[Task instructions]: Check every line of the data below for "Silent". Copy each one that has it.

[Records provided]:
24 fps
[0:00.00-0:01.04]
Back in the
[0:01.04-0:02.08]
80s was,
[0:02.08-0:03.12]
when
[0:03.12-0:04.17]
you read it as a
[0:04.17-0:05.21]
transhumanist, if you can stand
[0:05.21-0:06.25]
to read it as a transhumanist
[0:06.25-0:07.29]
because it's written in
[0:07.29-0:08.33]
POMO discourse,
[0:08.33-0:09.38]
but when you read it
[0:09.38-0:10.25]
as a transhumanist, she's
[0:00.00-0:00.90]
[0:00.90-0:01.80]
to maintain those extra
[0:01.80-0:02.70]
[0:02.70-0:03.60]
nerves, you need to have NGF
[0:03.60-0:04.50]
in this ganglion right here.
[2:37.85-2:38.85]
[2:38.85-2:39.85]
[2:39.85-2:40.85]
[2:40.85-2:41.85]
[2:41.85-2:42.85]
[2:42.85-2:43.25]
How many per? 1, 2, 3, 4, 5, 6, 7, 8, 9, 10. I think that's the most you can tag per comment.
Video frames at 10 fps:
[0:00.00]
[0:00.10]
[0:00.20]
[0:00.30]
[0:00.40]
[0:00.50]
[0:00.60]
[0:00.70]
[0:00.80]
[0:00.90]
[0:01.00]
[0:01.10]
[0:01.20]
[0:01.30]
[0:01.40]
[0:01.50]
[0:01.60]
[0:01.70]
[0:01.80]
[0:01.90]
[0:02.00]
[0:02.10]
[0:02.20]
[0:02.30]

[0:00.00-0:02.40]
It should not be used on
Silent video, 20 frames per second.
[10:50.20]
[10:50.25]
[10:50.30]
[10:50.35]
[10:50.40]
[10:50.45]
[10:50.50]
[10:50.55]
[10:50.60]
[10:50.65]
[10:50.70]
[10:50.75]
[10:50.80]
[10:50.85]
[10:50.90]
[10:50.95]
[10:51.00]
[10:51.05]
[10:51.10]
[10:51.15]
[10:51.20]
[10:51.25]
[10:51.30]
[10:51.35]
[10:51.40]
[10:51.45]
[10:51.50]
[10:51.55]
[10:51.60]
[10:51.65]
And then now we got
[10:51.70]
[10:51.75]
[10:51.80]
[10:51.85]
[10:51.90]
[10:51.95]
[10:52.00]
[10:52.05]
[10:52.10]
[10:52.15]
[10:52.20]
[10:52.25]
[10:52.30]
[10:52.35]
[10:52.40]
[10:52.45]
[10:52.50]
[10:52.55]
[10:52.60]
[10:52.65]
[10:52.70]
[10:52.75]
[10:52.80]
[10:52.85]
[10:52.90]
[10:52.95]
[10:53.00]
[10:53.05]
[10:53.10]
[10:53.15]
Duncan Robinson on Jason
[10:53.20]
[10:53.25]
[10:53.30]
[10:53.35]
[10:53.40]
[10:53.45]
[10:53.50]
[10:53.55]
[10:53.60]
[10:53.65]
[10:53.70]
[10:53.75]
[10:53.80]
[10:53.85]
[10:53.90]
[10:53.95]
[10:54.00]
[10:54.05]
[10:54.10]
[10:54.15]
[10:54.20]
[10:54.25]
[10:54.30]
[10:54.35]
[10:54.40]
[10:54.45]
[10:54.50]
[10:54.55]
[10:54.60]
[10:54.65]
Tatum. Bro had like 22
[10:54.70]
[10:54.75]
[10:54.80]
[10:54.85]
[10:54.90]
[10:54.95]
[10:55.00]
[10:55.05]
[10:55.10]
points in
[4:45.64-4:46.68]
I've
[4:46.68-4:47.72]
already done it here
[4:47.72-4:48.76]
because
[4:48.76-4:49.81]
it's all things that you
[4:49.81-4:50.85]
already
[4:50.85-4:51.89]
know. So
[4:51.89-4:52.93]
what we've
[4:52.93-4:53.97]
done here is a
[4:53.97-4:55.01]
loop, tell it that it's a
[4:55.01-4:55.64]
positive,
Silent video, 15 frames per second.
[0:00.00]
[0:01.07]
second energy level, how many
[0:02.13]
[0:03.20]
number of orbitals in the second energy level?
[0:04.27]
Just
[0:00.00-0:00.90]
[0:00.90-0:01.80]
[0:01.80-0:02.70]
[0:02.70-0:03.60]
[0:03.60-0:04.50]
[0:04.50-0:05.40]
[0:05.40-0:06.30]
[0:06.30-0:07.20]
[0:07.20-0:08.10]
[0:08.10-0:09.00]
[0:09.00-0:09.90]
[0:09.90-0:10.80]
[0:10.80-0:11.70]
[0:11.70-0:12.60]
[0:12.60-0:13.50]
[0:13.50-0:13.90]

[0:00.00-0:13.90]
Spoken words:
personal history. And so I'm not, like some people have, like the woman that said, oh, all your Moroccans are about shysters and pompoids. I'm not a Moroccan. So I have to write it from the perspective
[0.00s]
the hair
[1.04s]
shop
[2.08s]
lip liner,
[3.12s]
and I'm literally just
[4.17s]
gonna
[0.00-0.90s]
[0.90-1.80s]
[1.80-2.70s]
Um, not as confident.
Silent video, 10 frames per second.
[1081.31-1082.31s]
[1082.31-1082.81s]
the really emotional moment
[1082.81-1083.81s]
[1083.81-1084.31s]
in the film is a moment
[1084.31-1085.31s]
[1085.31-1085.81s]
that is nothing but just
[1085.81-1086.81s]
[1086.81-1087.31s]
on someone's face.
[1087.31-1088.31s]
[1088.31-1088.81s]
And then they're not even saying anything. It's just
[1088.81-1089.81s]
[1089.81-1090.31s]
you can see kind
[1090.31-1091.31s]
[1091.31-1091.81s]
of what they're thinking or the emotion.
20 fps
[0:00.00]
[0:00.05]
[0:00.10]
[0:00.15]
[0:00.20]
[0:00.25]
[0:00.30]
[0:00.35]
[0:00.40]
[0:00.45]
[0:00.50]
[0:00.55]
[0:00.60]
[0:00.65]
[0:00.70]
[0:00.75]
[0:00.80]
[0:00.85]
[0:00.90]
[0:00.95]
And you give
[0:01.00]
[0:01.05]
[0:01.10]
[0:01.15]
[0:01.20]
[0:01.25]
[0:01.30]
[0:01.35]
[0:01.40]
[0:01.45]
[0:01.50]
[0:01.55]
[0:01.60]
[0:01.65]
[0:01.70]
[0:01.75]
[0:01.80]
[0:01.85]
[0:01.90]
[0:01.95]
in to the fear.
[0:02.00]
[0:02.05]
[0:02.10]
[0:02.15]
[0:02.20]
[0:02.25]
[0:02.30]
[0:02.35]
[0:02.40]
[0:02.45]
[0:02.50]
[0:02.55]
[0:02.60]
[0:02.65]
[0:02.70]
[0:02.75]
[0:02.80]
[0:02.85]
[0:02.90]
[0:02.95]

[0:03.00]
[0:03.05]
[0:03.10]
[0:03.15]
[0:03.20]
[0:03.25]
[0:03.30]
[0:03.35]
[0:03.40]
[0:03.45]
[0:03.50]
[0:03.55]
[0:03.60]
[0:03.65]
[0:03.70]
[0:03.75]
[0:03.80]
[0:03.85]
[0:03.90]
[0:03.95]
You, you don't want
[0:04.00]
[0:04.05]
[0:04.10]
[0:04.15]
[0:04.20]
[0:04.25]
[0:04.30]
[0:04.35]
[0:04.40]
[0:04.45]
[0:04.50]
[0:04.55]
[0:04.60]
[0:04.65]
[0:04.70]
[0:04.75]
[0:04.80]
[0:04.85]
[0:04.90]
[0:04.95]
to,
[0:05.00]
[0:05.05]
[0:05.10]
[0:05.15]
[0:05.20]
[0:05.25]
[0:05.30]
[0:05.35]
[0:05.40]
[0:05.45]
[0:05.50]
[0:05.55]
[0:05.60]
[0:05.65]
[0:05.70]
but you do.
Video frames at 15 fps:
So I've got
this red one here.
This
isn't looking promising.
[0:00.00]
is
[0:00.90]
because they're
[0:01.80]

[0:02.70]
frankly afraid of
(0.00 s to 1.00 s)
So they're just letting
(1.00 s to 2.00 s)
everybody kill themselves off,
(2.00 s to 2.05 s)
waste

[Completed task]:
Silent video, 20 frames per second.
Silent video, 15 frames per second.
Silent video, 10 frames per second.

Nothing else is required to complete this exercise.